§ PROVIDED INFORMATION:
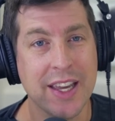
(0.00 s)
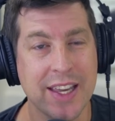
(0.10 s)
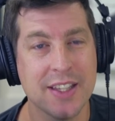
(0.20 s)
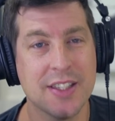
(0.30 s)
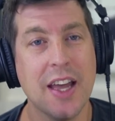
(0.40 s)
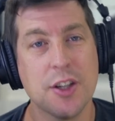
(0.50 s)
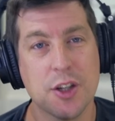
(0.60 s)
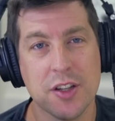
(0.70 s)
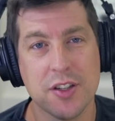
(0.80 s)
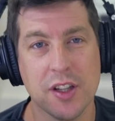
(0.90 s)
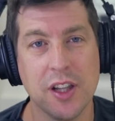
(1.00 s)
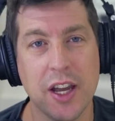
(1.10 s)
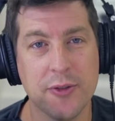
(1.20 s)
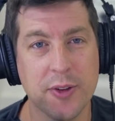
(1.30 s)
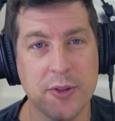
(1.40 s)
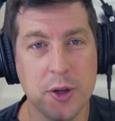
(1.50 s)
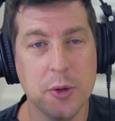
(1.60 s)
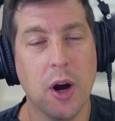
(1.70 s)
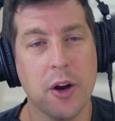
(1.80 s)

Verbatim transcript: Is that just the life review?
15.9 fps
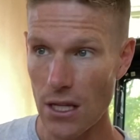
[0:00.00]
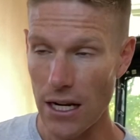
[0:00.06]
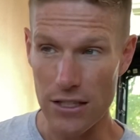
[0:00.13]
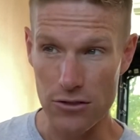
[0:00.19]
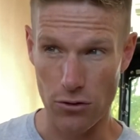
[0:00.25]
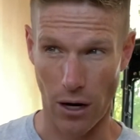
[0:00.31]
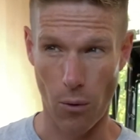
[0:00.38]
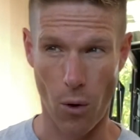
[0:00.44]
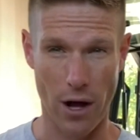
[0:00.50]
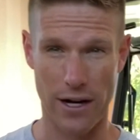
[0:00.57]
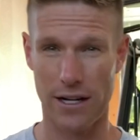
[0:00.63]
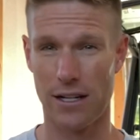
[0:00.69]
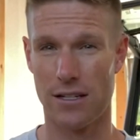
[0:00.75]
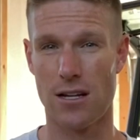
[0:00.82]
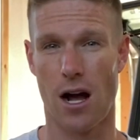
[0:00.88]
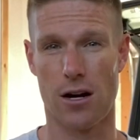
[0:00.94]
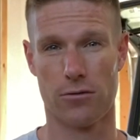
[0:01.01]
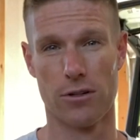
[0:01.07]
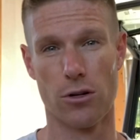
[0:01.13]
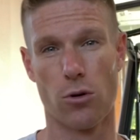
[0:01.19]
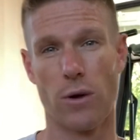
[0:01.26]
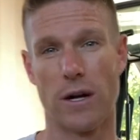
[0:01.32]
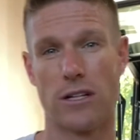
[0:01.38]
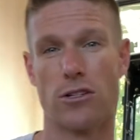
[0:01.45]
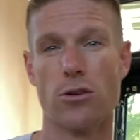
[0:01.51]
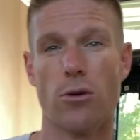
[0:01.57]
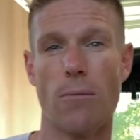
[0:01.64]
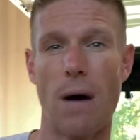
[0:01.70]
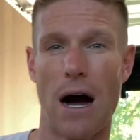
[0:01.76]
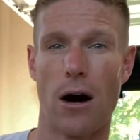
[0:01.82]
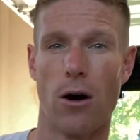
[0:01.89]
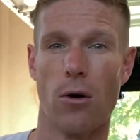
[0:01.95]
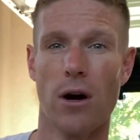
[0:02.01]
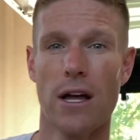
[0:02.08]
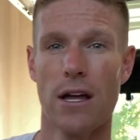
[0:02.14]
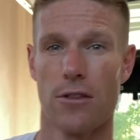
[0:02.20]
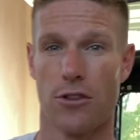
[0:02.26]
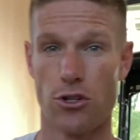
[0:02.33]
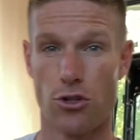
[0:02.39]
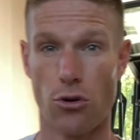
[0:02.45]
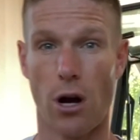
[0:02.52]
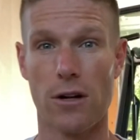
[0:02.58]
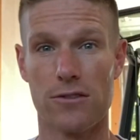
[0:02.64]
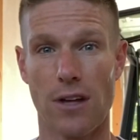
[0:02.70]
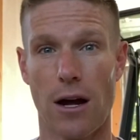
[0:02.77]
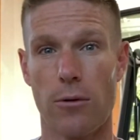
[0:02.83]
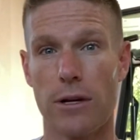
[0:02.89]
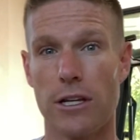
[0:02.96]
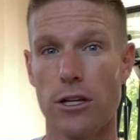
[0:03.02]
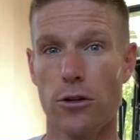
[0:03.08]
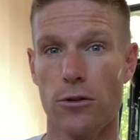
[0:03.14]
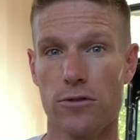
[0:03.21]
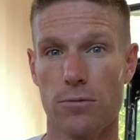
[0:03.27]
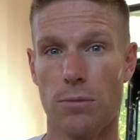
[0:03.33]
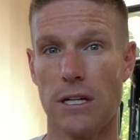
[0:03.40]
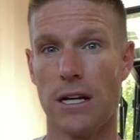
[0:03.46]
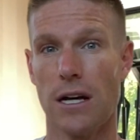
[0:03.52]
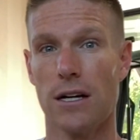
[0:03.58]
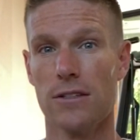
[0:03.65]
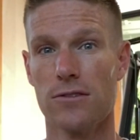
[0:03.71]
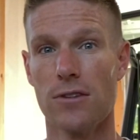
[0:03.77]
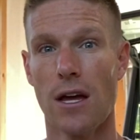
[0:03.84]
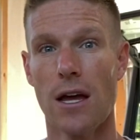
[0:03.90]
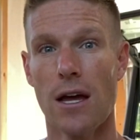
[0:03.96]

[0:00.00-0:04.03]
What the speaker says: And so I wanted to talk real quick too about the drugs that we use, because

§ REQUIRED WORK: A verbatim copy of the entries, stripped of pictures, should be produced.

§ WRITTEN RESPONSE:
(0.00 s)
(0.10 s)
(0.20 s)
(0.30 s)
(0.40 s)
(0.50 s)
(0.60 s)
(0.70 s)
(0.80 s)
(0.90 s)
(1.00 s)
(1.10 s)
(1.20 s)
(1.30 s)
(1.40 s)
(1.50 s)
(1.60 s)
(1.70 s)
(1.80 s)

Verbatim transcript: Is that just the life review?
15.9 fps
[0:00.00]
[0:00.06]
[0:00.13]
[0:00.19]
[0:00.25]
[0:00.31]
[0:00.38]
[0:00.44]
[0:00.50]
[0:00.57]
[0:00.63]
[0:00.69]
[0:00.75]
[0:00.82]
[0:00.88]
[0:00.94]
[0:01.01]
[0:01.07]
[0:01.13]
[0:01.19]
[0:01.26]
[0:01.32]
[0:01.38]
[0:01.45]
[0:01.51]
[0:01.57]
[0:01.64]
[0:01.70]
[0:01.76]
[0:01.82]
[0:01.89]
[0:01.95]
[0:02.01]
[0:02.08]
[0:02.14]
[0:02.20]
[0:02.26]
[0:02.33]
[0:02.39]
[0:02.45]
[0:02.52]
[0:02.58]
[0:02.64]
[0:02.70]
[0:02.77]
[0:02.83]
[0:02.89]
[0:02.96]
[0:03.02]
[0:03.08]
[0:03.14]
[0:03.21]
[0:03.27]
[0:03.33]
[0:03.40]
[0:03.46]
[0:03.52]
[0:03.58]
[0:03.65]
[0:03.71]
[0:03.77]
[0:03.84]
[0:03.90]
[0:03.96]

[0:00.00-0:04.03]
What the speaker says: And so I wanted to talk real quick too about the drugs that we use, because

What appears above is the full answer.